With enthusiastic permission of the client, I am posting a letter written to me regarding the change that has taken place in this individual’s life as a result of being adequately treated for a lifelong history of ADHD. This client was recently diagnosed as an adult (in his 40s). His comments are dramatic but also very typical of my clients who have sought help for ADHD. Feel free to share it with people you know.

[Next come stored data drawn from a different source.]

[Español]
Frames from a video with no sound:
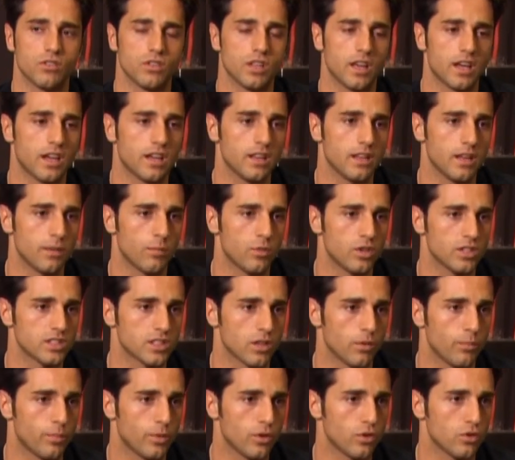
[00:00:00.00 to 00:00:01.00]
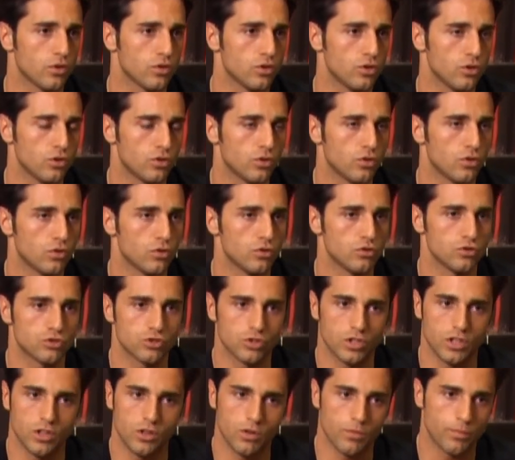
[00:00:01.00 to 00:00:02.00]
Ya, ya molesta un poco. Yo
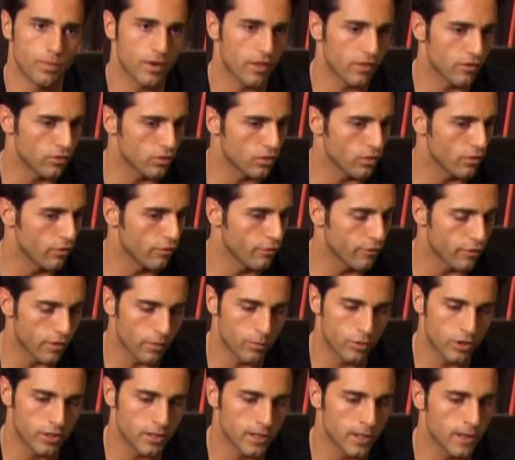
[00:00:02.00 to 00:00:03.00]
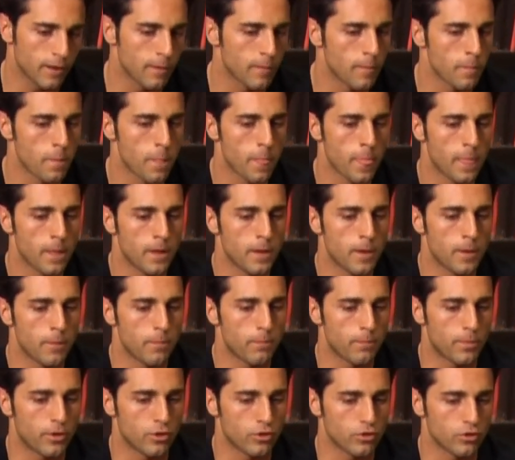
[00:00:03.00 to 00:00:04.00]
soy de Operación Triunfo a muerte,
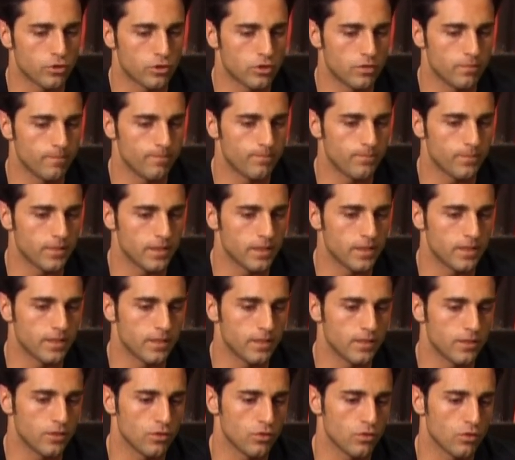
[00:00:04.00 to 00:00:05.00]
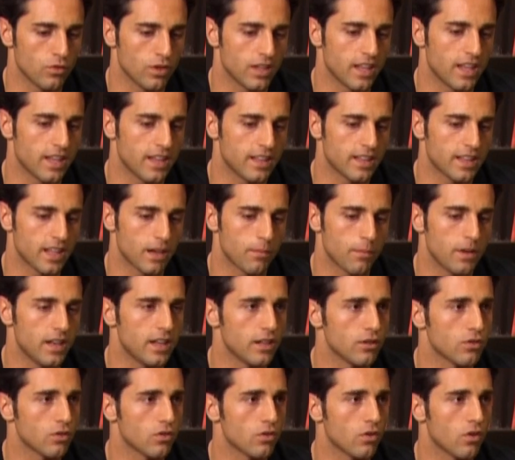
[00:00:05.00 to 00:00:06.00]
pero no hay que quitar
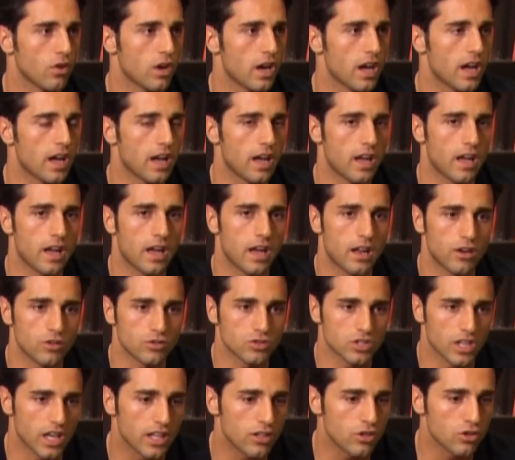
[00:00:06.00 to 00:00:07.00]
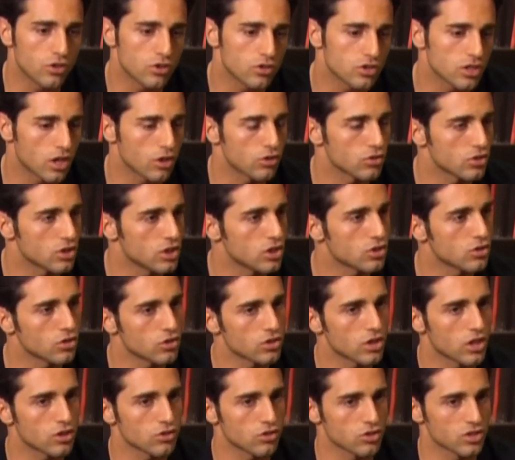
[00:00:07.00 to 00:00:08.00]
mérito ¿no? a los años, a los
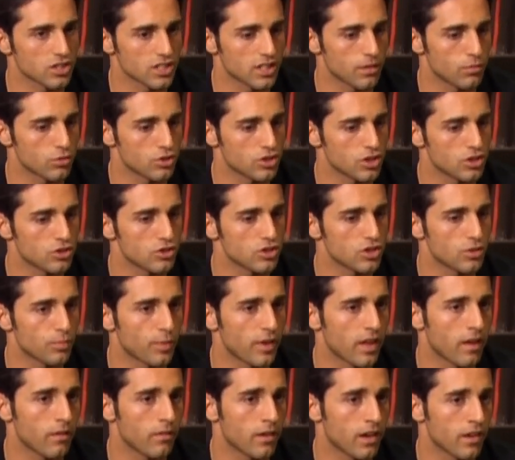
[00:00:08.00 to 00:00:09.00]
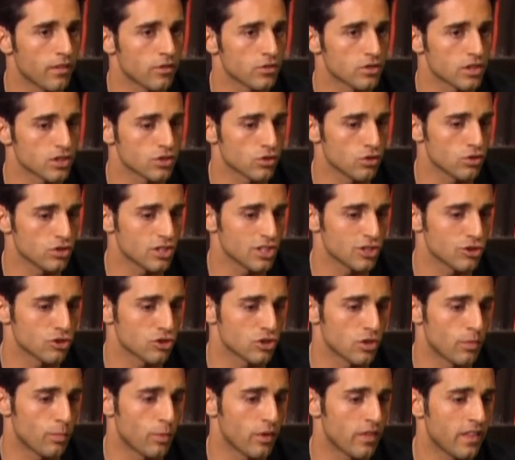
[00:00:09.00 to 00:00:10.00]
discos, a las cosas que hemos hecho, se pueden hablar de otras cosas o
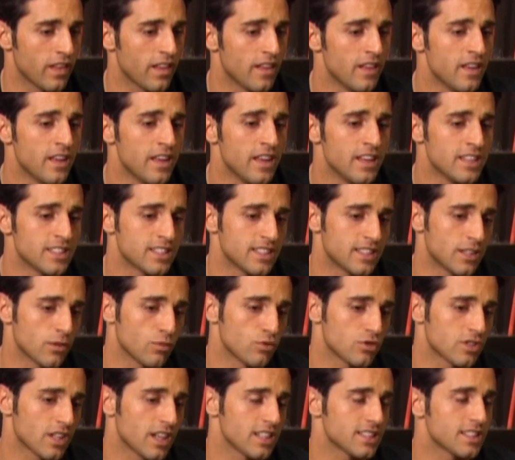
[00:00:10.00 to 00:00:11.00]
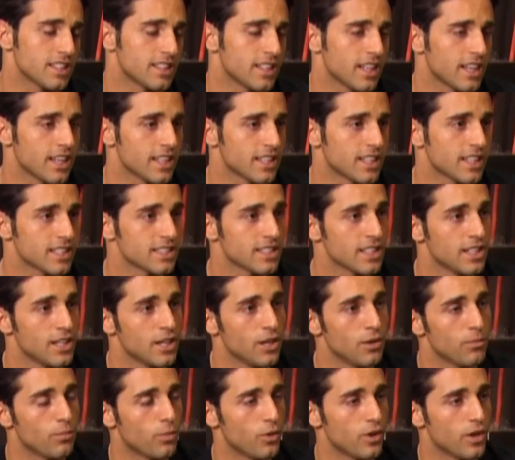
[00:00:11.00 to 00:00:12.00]
se puede, si te gustan las etiquetas,
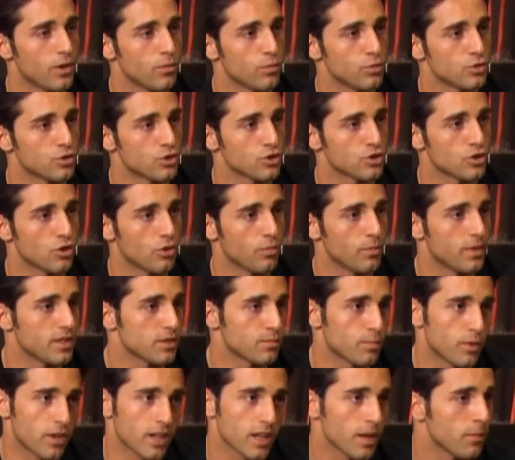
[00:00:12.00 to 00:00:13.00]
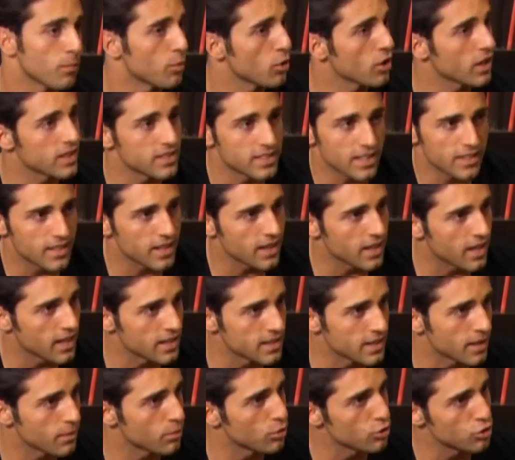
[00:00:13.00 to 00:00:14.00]
poner muchos nombres. Por ejemplo, el cantante
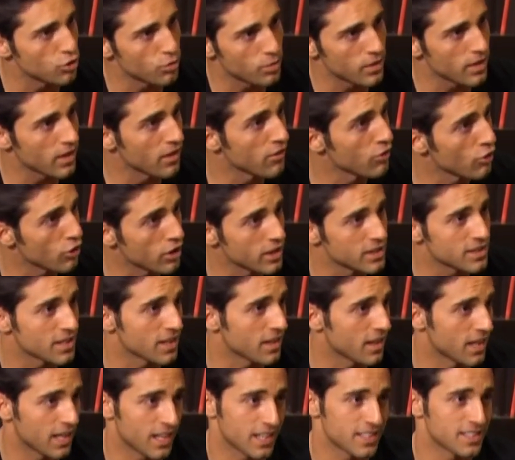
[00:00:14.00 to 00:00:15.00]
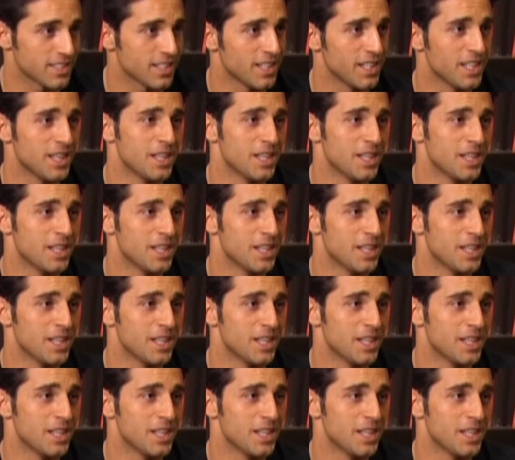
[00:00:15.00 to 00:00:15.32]
cántabro, yo voy dándoles ideas.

“Ever since I was a young boy, I had a feeling of emptiness, like I was missing something inside of me. I always felt like everything I did was wrong or not good enough. I would always get in trouble in school and at home. I couldn’t control my behaviors, my happiness, and my mouth. I felt less-than and unable to make anyone or myself happy. I was so bad that I hated myself and also thought the world would be a better place without me, almost to the point of not wanting to live. I used drugs later on to mask my feelings so I didn’t have to feel the way I did. As I’ve lived this way, my whole life and just accepted that was how life is. My father also made me believe that men are supposed to be strong and be able to handle things and that medication is for the weak. After coming to treatment this time I’ve had a chance to see my life for what it is and to see that some of my beliefs are not true. I was so desperate to have a better life that I decided try medicine for my problem, which was Ritalin. After taking the Ritalin for two weeks, my life has already changed so much. It has mellowed me out. I can absorb information and concentrate on things so much better. To explain it the best way is to tell it like this:

When you look into a mirror you see yourself and the place you’re in in the background. Taking Ritalin is like walking through to the other side of the mirror. [Things look the same] but life is so much different. I’m in the same place and body but my thoughts and world have changed. I am now in a world that is bright and shiny with options and choices. I feel as if I matter and I can do things in my life that I never thought was possible. My life feels positive and different but most of all, I don’t’ fee like I’m missing something or that I am empty. The greatest feeling ever is that I finally feel whole, not the empty person I was before. It has created a whole new world for me that feels full. For this I am grateful and intrigued to be the best I can be in life and fulfill my goals and dreams.”